The company through lawyer Justus Omollo argued that for IEBC to lawfully enter into a framework agreement, the number of selected suppliers or contractors must not be less than seven vendors as stipulated in section 114(1)(c) of the PPAD regulations.

But in the tender, IEBC selected only one supplier, which Mr Omollo said does not meet the threshold required by the law.

The electoral body had initially ruled out joint ventures, a vehicle that has allowed many local firms to ride on and win tenders.

The Greek firm beat 11 other suppliers to win a three-year open international tender that will see it also provide referendum result declaration.

Dr Shailesh Patel Africa, the proprietor of Infrastructure Development Company further said he submitted various requests for clarification of the tender document to IEBC but he says the commission was evasive, particularly on the 40 percent local content.

He said in doing so, the electoral body violated the company’s legitimate expectations by failing to clarify the tender as contemplated in clause 6.1 of the tender document.

“That I verily believe that the respondents contravened section 60(1) of the Public Procurement and Assets Disposal Act by failing to prepare clear and specific requirements relating to 40 percent local content in the subject tender, that give a correct and complete description of the application of 40% local content and that allows for fair and open competition among those who may wish to participate in the procurement proceedings,” Dr Patel said in an affidavit.

The deadline of submission of the tenders was August 13, but it was extended to August 27 and later September 10. The tenders were opened on September 10 and evaluation was conducted.

The tender attracted 12 companies including Al Ghurair Printing and Publishing LLC, Go Inspire Solutions, TALL Security Print Ltd, Inform Lykos (Hellas) S.A., and Africa Infrastructure Development company.

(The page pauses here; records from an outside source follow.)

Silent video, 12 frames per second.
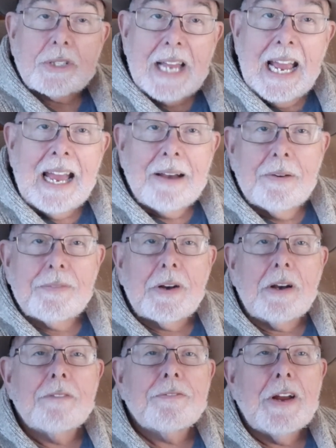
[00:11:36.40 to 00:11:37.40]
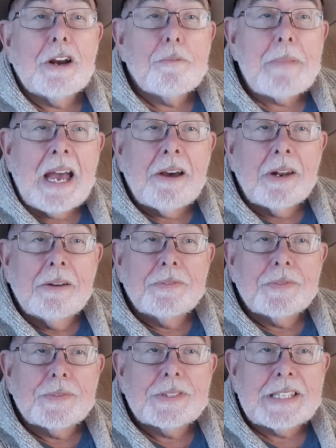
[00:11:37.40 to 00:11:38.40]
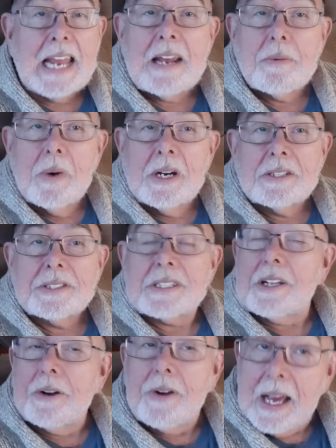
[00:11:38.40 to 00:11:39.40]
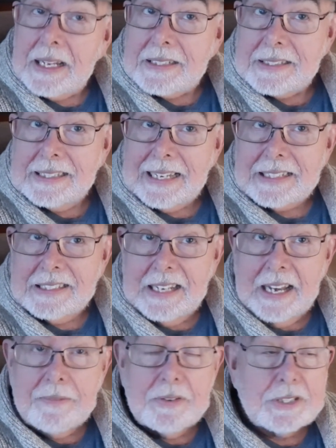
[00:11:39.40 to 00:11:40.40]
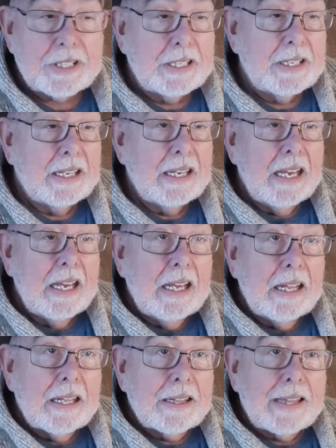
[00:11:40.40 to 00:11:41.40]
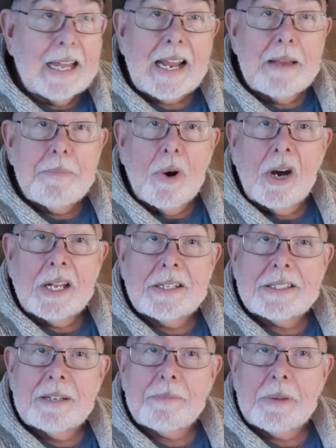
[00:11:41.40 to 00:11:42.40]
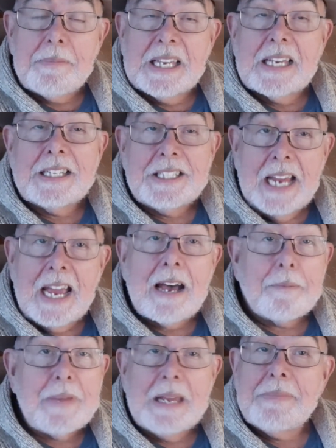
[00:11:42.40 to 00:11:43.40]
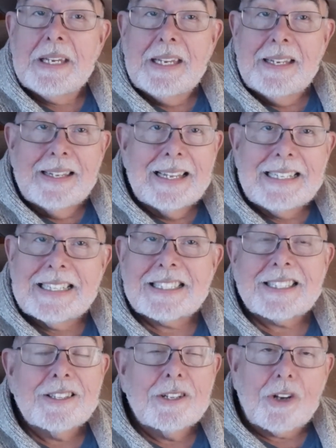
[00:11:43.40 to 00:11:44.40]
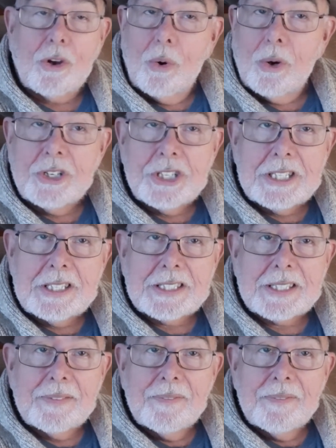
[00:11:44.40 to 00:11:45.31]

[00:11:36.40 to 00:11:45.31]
I have a fair amount of Stanwells that are not Sixten Ivarsson that I bought simply because, maybe they just look gorgeous.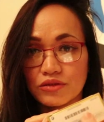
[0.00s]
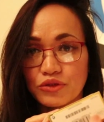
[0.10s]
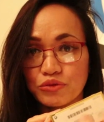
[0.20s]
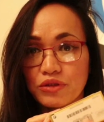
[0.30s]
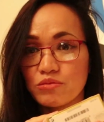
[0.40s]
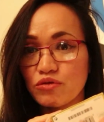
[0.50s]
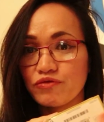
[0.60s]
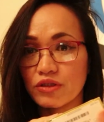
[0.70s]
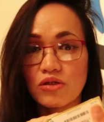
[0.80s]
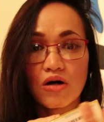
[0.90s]
to remove
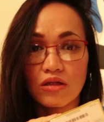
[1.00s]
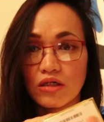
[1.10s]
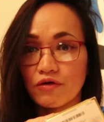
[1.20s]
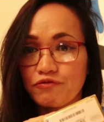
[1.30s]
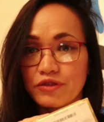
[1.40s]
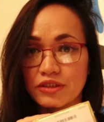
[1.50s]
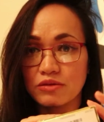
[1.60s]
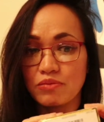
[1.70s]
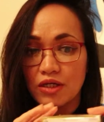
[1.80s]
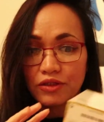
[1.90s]
the color of this,
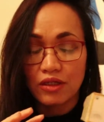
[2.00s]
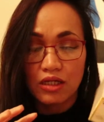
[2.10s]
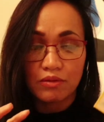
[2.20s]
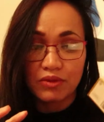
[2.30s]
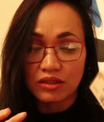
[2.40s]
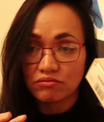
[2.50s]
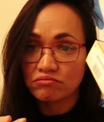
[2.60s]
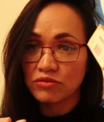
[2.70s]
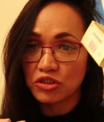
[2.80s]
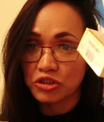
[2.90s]
but I mean
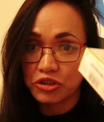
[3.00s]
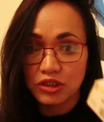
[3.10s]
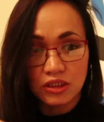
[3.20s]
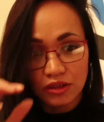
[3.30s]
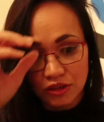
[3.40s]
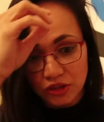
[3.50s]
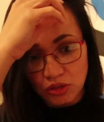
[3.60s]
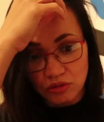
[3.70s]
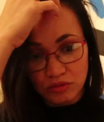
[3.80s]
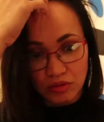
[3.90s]
the cereal.
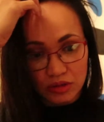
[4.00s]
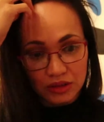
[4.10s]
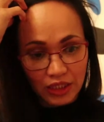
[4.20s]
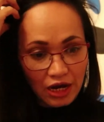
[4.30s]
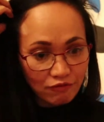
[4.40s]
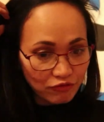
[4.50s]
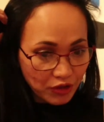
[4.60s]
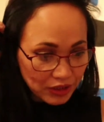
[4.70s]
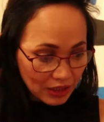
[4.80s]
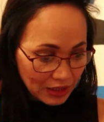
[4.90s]
So they're
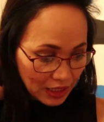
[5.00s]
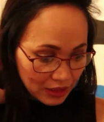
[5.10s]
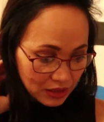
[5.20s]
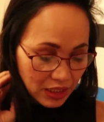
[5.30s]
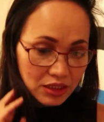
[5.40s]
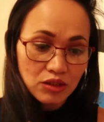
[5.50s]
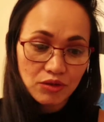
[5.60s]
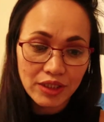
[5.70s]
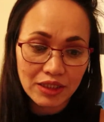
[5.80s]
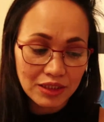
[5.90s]
avoiding that. And
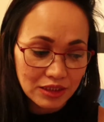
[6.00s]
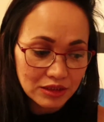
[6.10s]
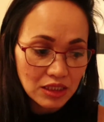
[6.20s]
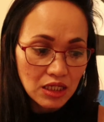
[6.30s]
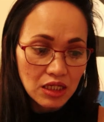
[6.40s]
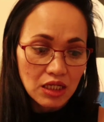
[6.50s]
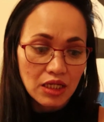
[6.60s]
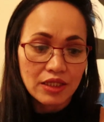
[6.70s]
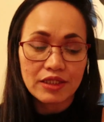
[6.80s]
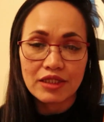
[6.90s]
look at this,
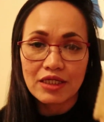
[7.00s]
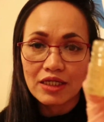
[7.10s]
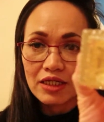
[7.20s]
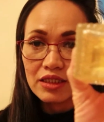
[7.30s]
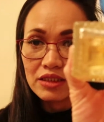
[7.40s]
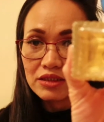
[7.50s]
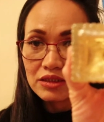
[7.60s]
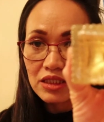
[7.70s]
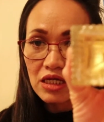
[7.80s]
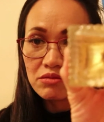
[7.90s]

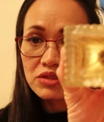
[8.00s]
sameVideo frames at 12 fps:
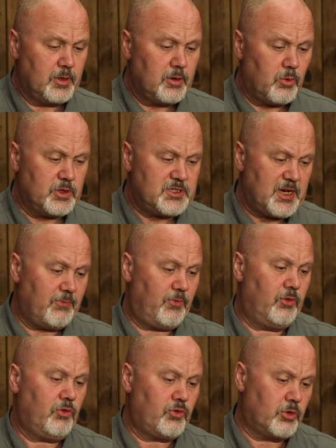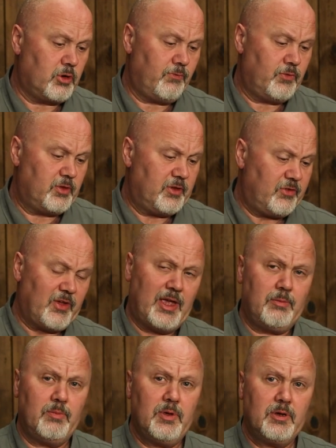which have sort of the
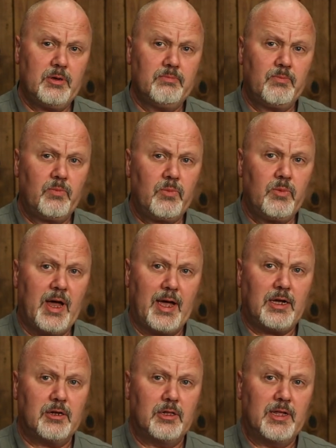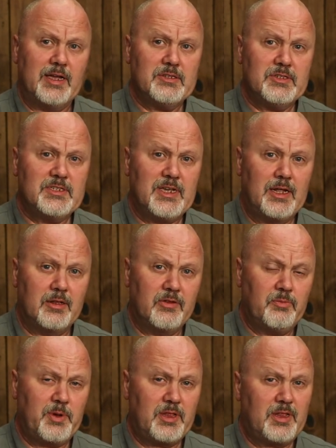same hackle as the
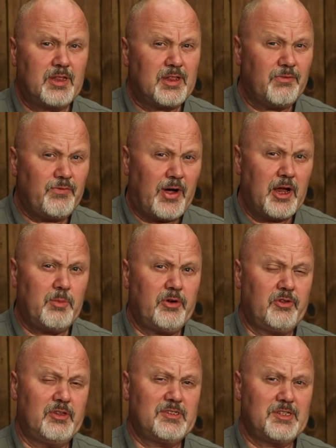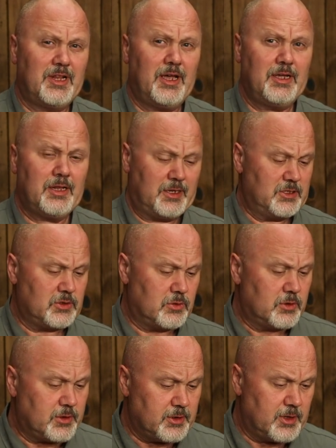saddles, but the fibers are slightly
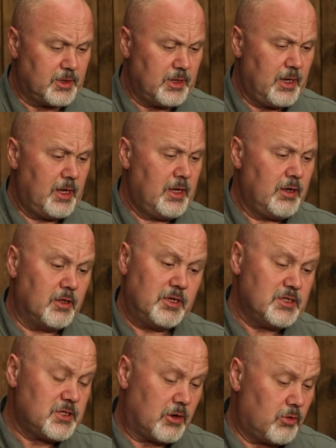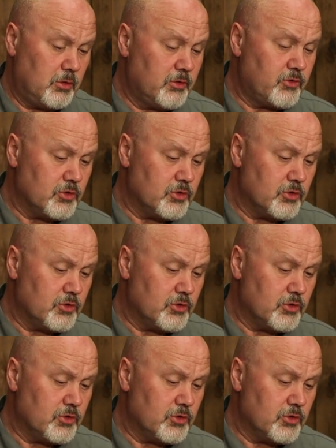shorter. And these are also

Others were Aerovote Security Print and Electoral Supplies (Ghana), Seshaasai Business Forms PVT Ltd (India), and Kwanginsa Company Ltd (South Korea).

Dr Patel says the evaluation and qualification were unreasonably restrictive as they comprised mandatory requirements both at the preliminary evaluation and technical evaluation.

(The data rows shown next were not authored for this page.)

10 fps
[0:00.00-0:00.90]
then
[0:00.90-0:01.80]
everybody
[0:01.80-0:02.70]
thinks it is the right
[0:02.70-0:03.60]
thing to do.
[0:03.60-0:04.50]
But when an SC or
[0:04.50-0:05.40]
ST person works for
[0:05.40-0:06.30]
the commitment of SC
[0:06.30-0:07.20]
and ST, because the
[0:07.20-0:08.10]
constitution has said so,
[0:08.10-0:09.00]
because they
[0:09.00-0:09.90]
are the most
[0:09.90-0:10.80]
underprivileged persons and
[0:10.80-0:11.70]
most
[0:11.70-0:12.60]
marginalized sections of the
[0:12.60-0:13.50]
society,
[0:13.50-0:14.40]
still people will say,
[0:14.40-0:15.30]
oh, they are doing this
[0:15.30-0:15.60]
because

He says the electoral body failed to provide for objective and quantifiable evaluation criteria in the tender.

“I believe that in the circumstances herein, the respondents have contravened Article 227(1) of the constitution by commencing and conducting the procurement proceedings herein in a manner that is unfair, inequitable, and uncompetitive through providing grossly restrictive qualification and evaluation criteria in the tender documents which entirely comprised mandatory requirements to be met by all bidders,” he said.

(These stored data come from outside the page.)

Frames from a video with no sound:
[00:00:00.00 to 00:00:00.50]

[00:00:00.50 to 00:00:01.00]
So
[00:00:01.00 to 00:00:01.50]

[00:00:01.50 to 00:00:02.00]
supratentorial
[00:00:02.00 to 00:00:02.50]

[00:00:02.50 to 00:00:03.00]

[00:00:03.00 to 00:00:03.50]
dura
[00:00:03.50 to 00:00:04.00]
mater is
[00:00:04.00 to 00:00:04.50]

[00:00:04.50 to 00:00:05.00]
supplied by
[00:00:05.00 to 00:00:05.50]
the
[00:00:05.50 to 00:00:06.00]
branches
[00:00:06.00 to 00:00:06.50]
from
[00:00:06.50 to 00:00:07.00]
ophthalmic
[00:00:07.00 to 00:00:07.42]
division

The company has further faulted IEBC for disclosing the reasons why other bidders were unsuccessful instead of strictly disclosing to each bidder as to why their respective bids failed.

“The applicant particularly avers that the respondents have contravened section 67(1)(c) of the Public Procurement and Asset Disposal Act by failing to protect and uphold the confidentiality of the procurement process by failing to prevent disclosure of information relating to the evaluation of the bids in the subject tender to third parties,” Mr Omollo said.

The company wants the board to order a fresh process saying it is practically impossible for the IEBC to select seven alternative suppliers in the tender given that all bidders, except one, did not meet the evaluation and award criteria.

In 2017, IEBC picked Dubai-based Al Ghurair Printing for the lucrative deal, but several cases were filed in court challenging the deal. The commission later spent Sh2.5 billion for the deal.

The cost for next year’s general election is expected to rise because of the increase of voters, which has been projected at 22 million from 19.6 million in 2017, once two voter registration exercises is conducted. There is also a provision for more ballots in case of a referendum.